Our final project for our Introduction to Robotics (MEAM 5200) class involved programming a Franka Panda robotic arm to pick up blocks from a workspace and stack them on a target platform, with scoring based on block type (static or dynamic) and final stack height. We built a robust computer-vision–based pick-and-place pipeline optimized for static blocks, while also exploring both hard-coded and vision-driven methods for interacting with dynamic blocks.
Special thanks to my teammates, Arush, Dhruv, and Elizabeth for their collaboration on this project.
System Overview
Our pipeline was built on four pillars: Perception, Transformation, Planning, and Execution. We utilized AprilTags for vision, Jacobian pseudo-inverse methods for Inverse Kinematics (IK), and a custom "look-and-grab" state machine to manage the workflow.
Perception and the Coordinate Pipeline
To interact with a block, the robot first needs to know exactly where it is in 3D space. Using the Franka Panda’s end-effector camera, we detected AprilTags to get the block's pose in the camera frame. However, the robot moves based on its base frame. We performed a series of homogeneous transformations to bridge this gap.
Static Blocks Pipeline
Static blocks were our primary scoring focus. To ensure a clean grasp every time, we developed a Grasp Orientation Selection heuristic.
Instead of letting the vision system dictate a noisy orientation, we:
Fixed the gripper axis to be perfectly vertical.
Projected the block's axes onto the table plane.
Selected the orientation that required the smallest rotation from the robot’s current state.
This approach minimized "wrist flip" and unnecessary motion, leading to a much more stable pick-up.
Video 1: Static Blocks in Simulation
Video 2: Static Blocks with Physical Robot Arm. Video at 10x speed.
Dynamic Blocks: Vision Method
To handle dynamic blocks on a rotating turntable, we developed a vision-based interception strategy that predicts a block’s future grasp pose based on its observed position and the table’s known constant rotation speed. Rather than continuously tracking the block, the robot senses the block at a predefined “look” angle and uses timing to infer where and how to grasp it at a later angle.
We iterated through several designs: sensing at the y-axis and waiting a full rotation proved too slow, while sensing at ±45° caused joint-limit and singularity issues. The final approach senses the block at −22.5° and grasps it at 22.5°, balancing reachability and timing constraints.

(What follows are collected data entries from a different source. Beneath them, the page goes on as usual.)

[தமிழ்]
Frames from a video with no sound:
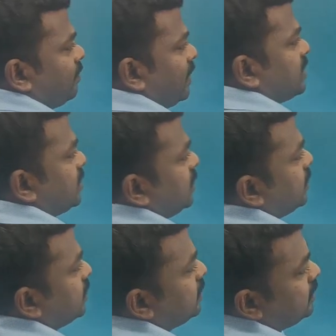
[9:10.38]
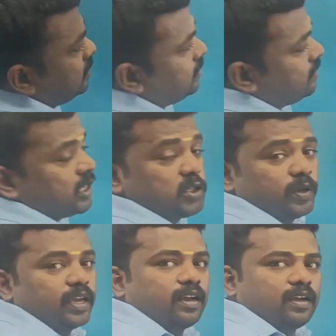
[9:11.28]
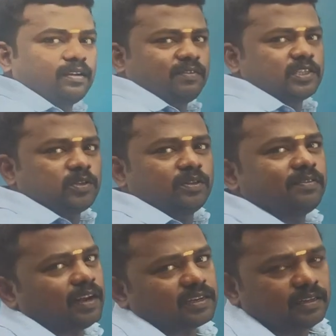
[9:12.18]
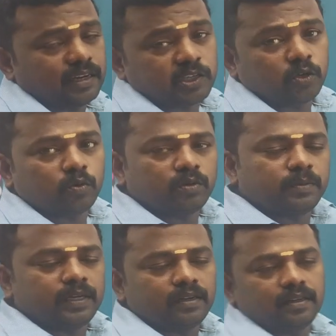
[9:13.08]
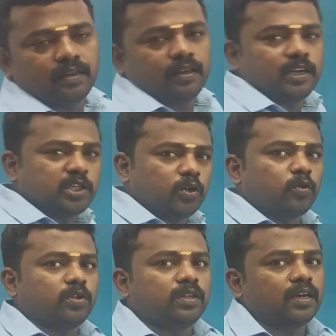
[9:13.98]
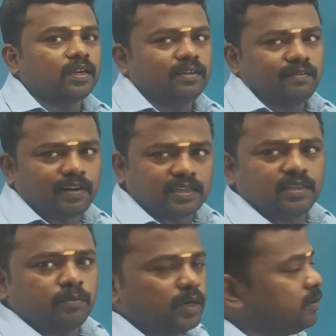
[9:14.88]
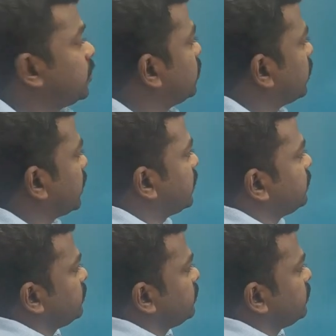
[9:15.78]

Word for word: ஃப்ராக்ஷனில் இருக்குது ரேஷியோ கேட்குறாங்க ஃபஸ்ட்டு வந்து ஃப்ராக்ஷன் ரேஷியோ கொடுத்து மீன் ரேஷியோ கொடுத்துருந்தாங்க ஃப்ராக்ஷன் பண்ணியிருந்தோம் ஓகேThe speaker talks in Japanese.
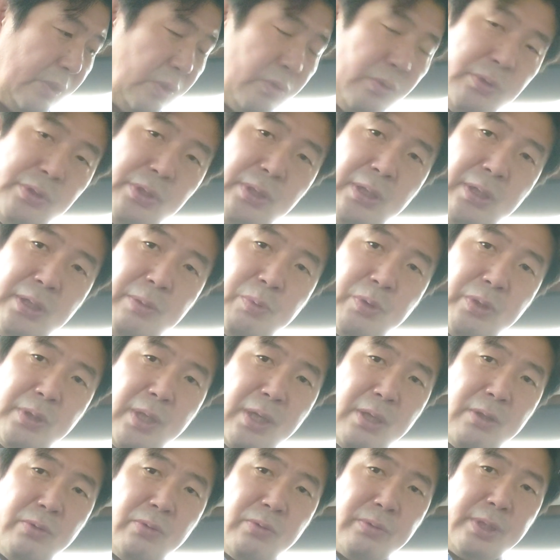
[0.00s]
まあ、どちらで
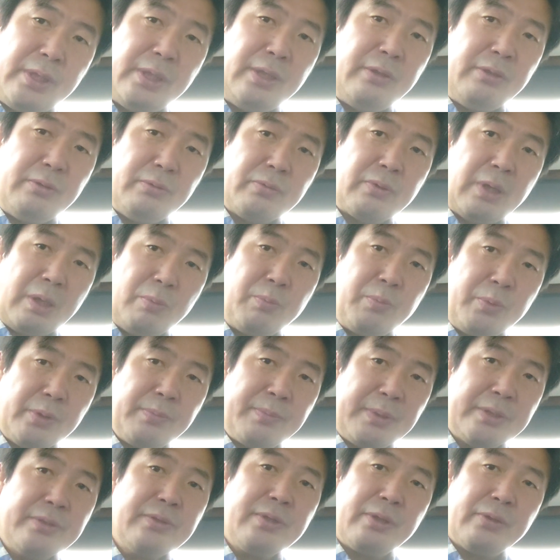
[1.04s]
も対応できるとは
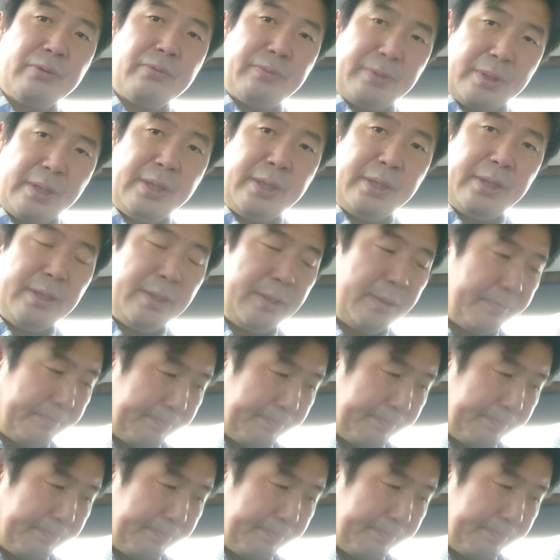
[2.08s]
思いますけどね。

Diagram of block movement and orientation from −22.5 degrees to 22.5 degrees
A precomputed look pose is used to detect when the block enters a narrow x-position threshold, triggering a single grasp-pose calculation that flips the block’s position appropriately and rotates its orientation by 45°. The gripper is constrained to approach from the x-direction, allowing the block to slide cleanly into the grasp.

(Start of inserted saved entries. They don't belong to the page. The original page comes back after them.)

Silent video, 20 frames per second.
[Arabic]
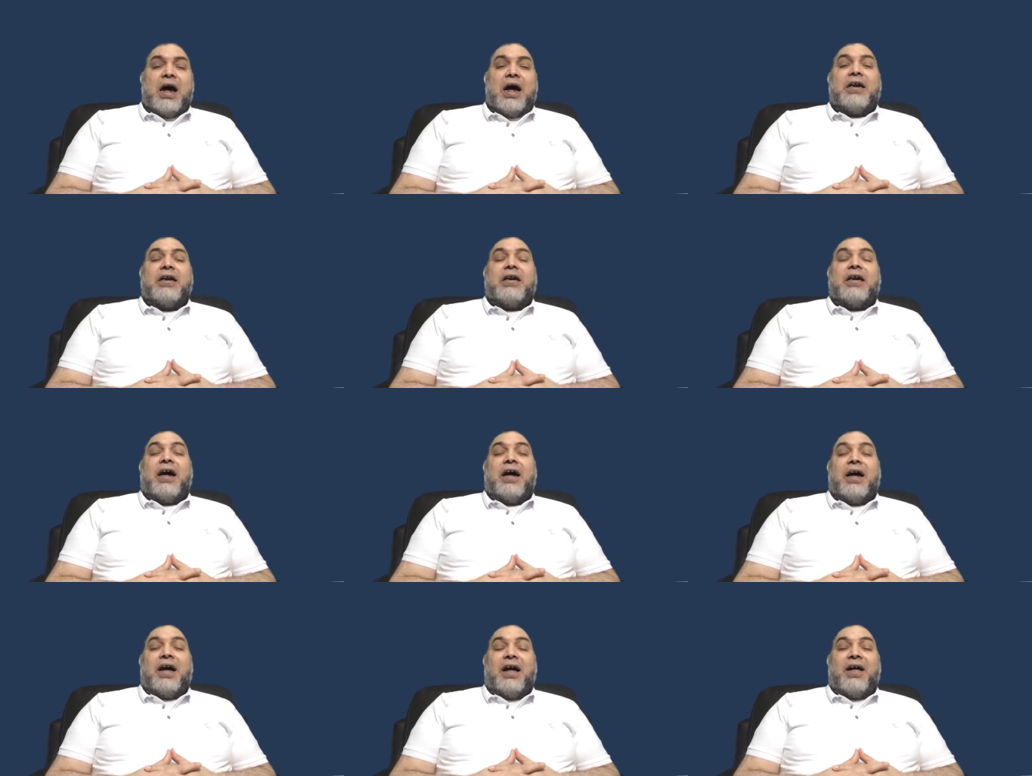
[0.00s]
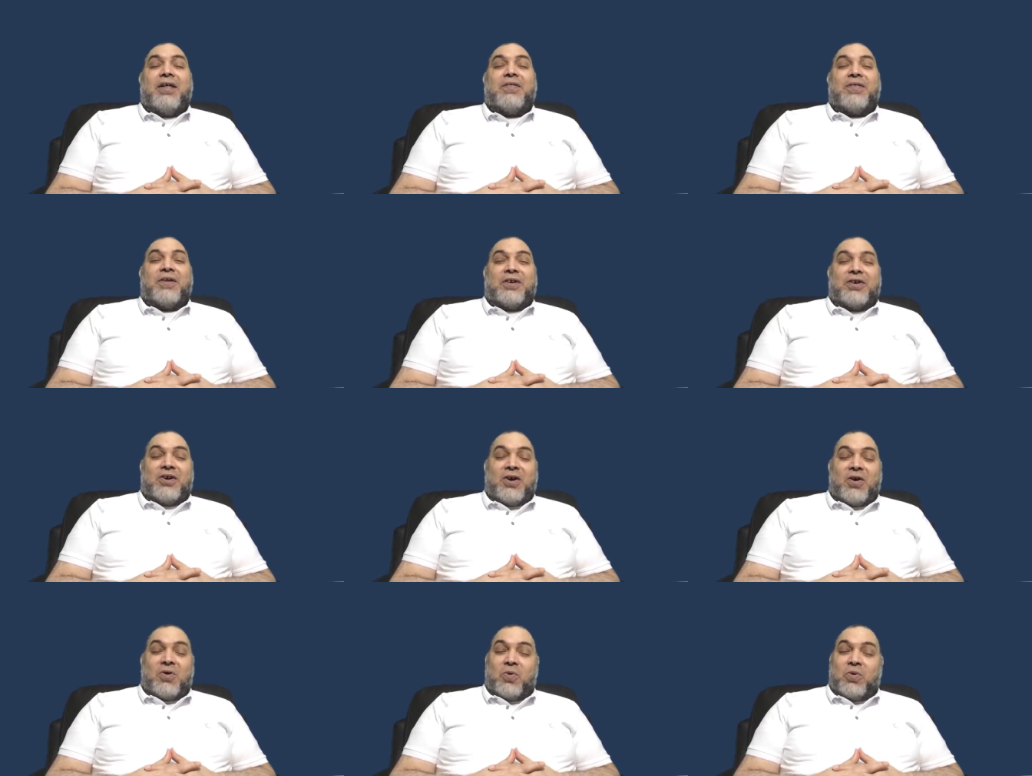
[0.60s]
أن هذا
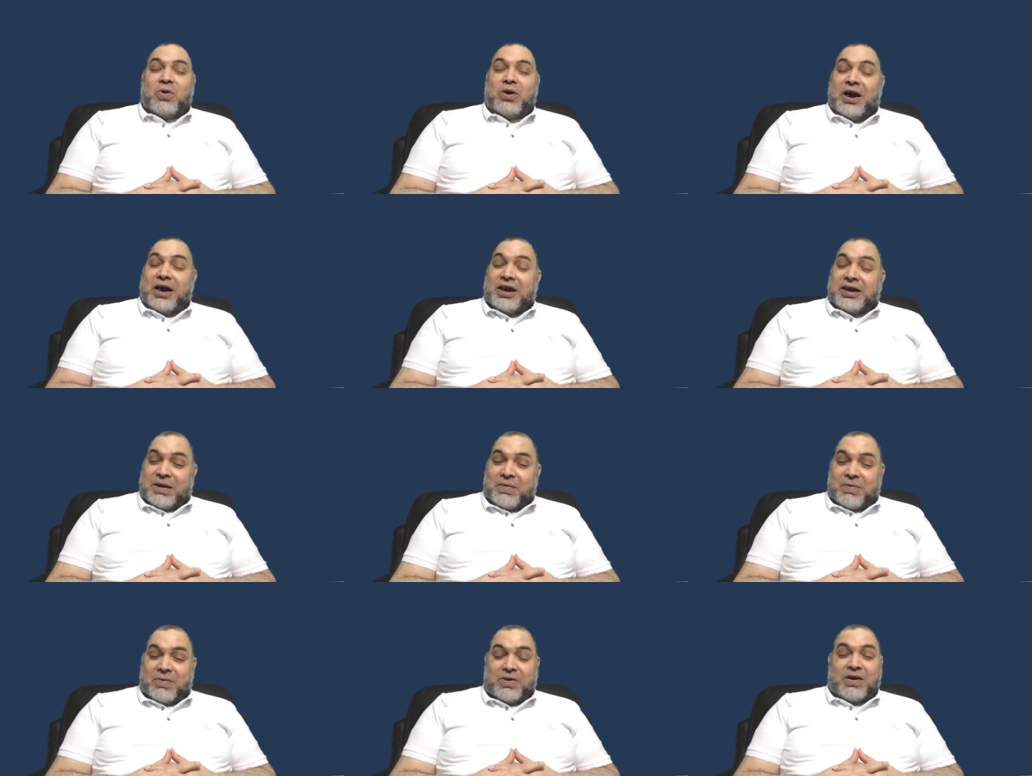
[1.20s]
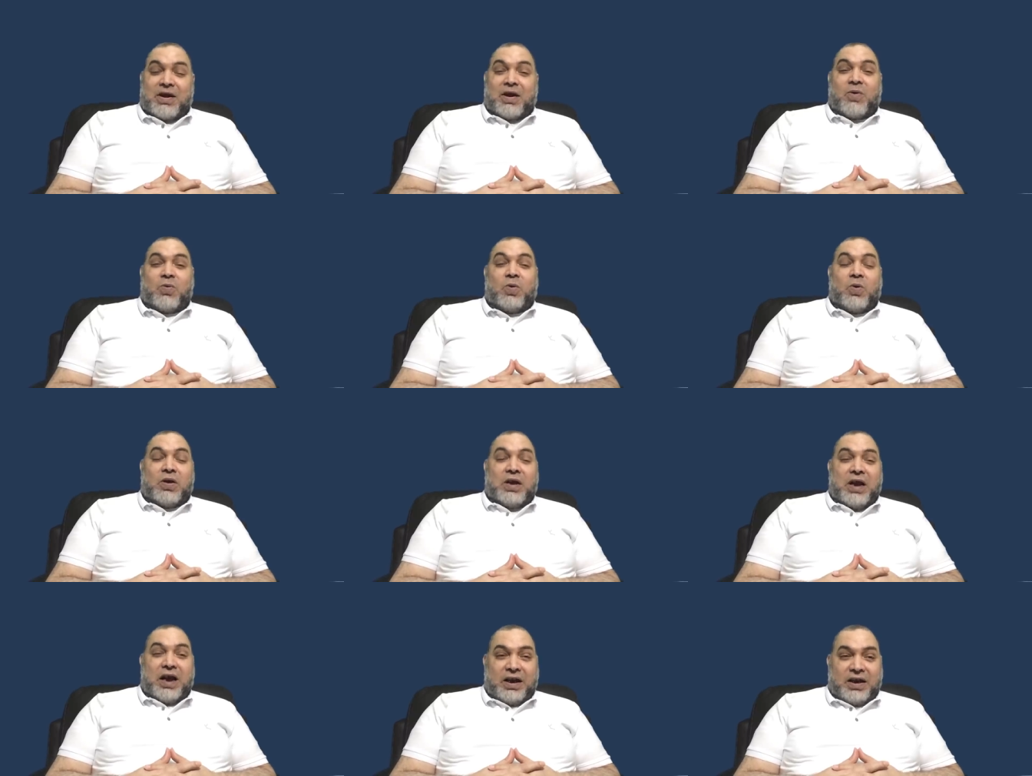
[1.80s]
الرجل ليس
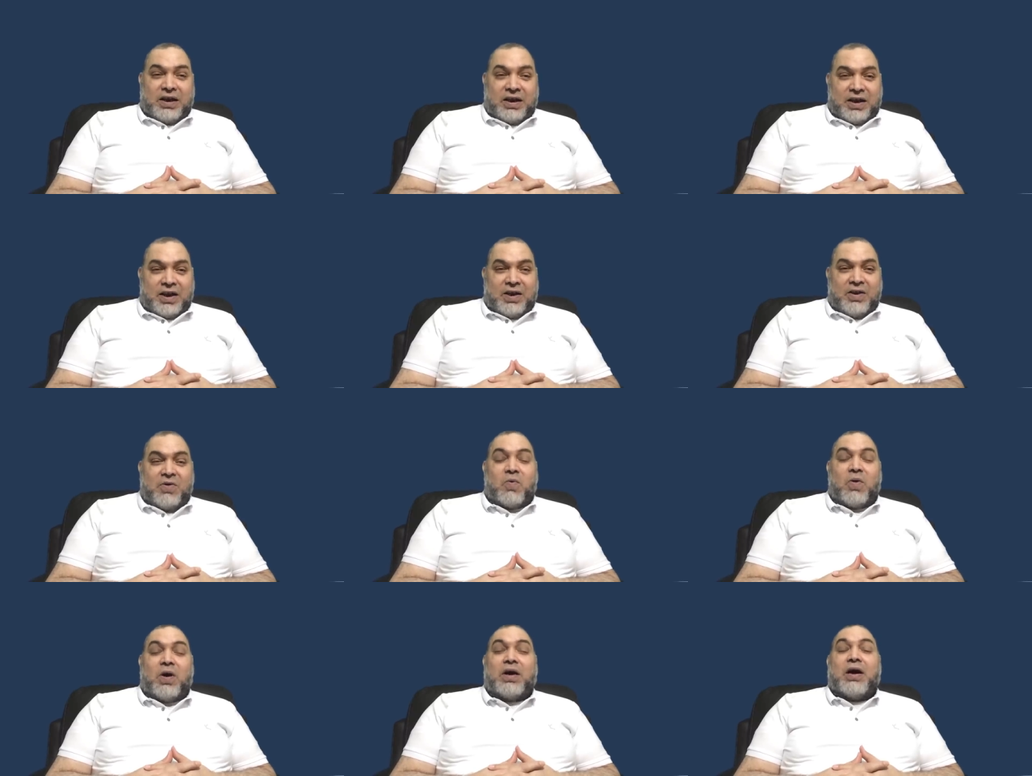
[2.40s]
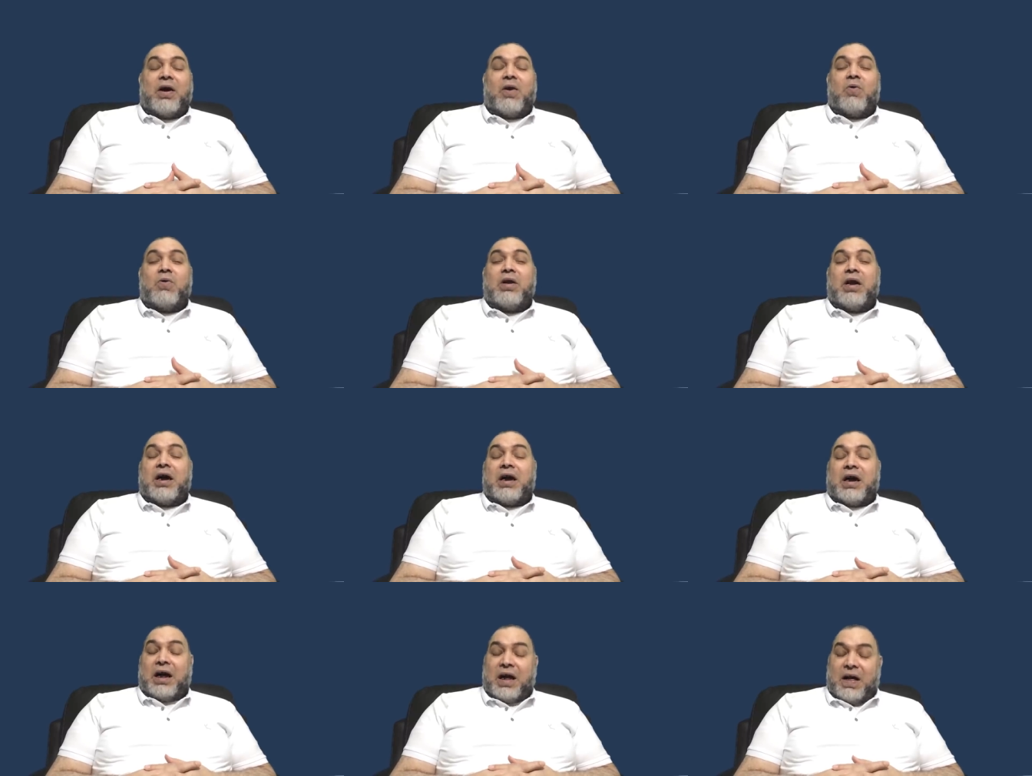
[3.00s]
بالرجل الهين وأنا أقول
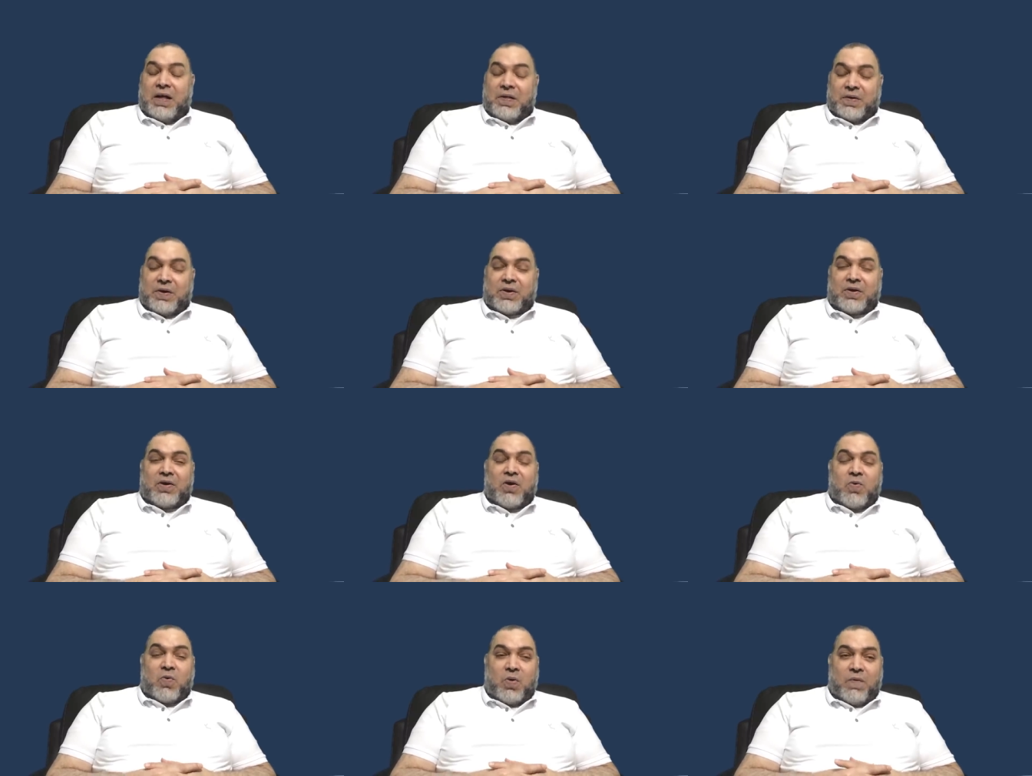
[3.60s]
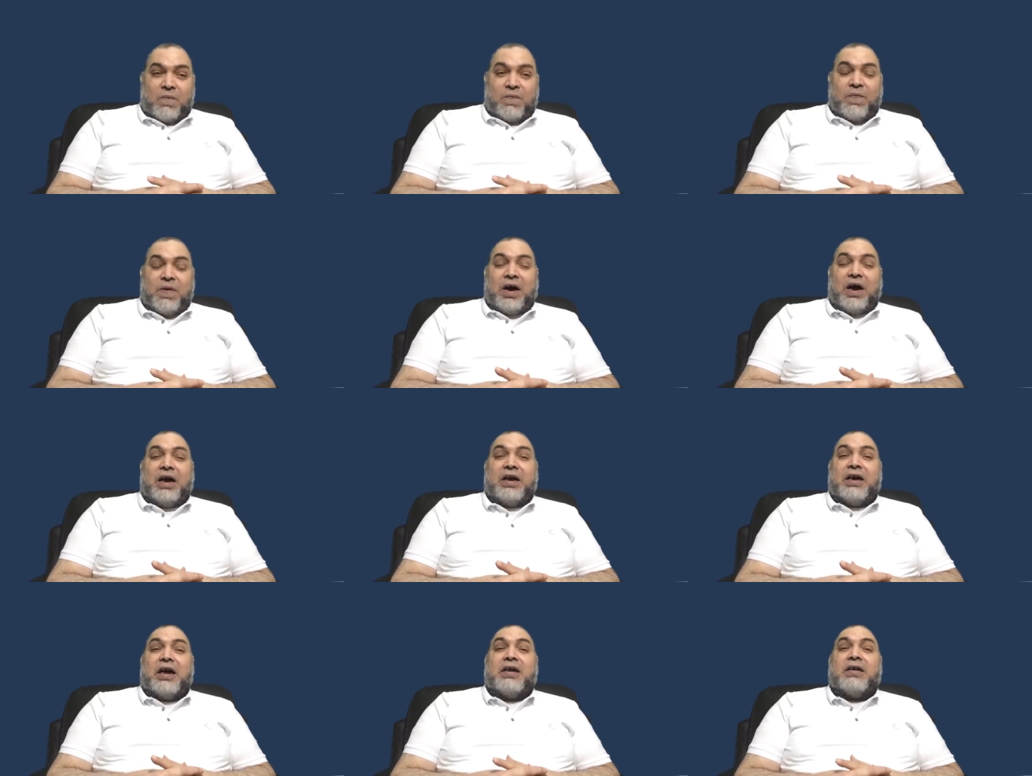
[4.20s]
لك هذا الرجل
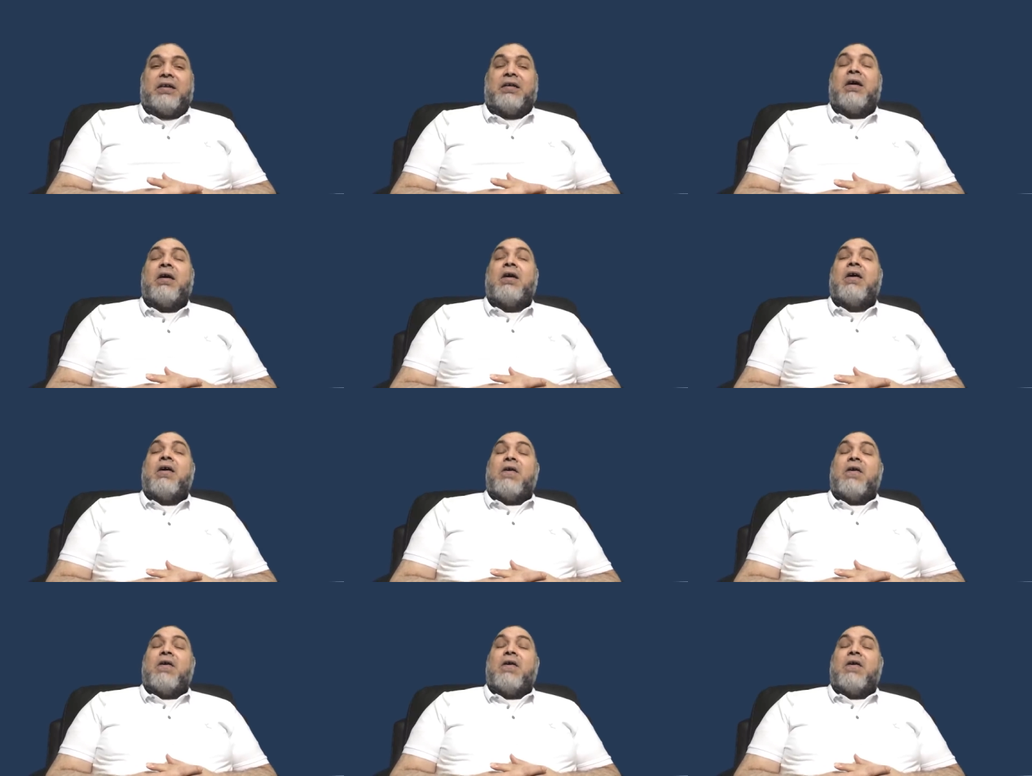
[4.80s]
فعلا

Dynamic Blocks: Waiting Method
Ultimately, we found that continuous tracking was too sensitive to latency and detection dropout. For the final version, we implemented a Deterministic "Waiting" Strategy. The robot moved to a precomputed "intercept zone," waited for the block to enter its personal space, and executed a timed grasp. This proved far more robust against the sim-to-real gap.
Video 3: Dynamic Blocks in simulation
Video 4: Dynamic Blocks with Physical Robot Arm
Reliable Stacking via Precomputation
A key lesson that we learned was that solving IK live for every stack level introduced too much variance and it is very slow. If the IK failed near a joint limit, the whole run could end.
To solve this, we hardcoded joint configurations for four stack levels. By moving the arm to a "stack staging" position directly above the goal and then descending using precomputed joint positions, we ensured the arm always moved vertically. This method ran much faster than having to compute IK for every block.
Results and Performance Analysis
Our system proved highly reliable at grasping, though the nature of our stacking, using precomputed heights meant that if one block failed, the rest of the stack followed. However we had to take this risk due to computing IK for every block was really slow.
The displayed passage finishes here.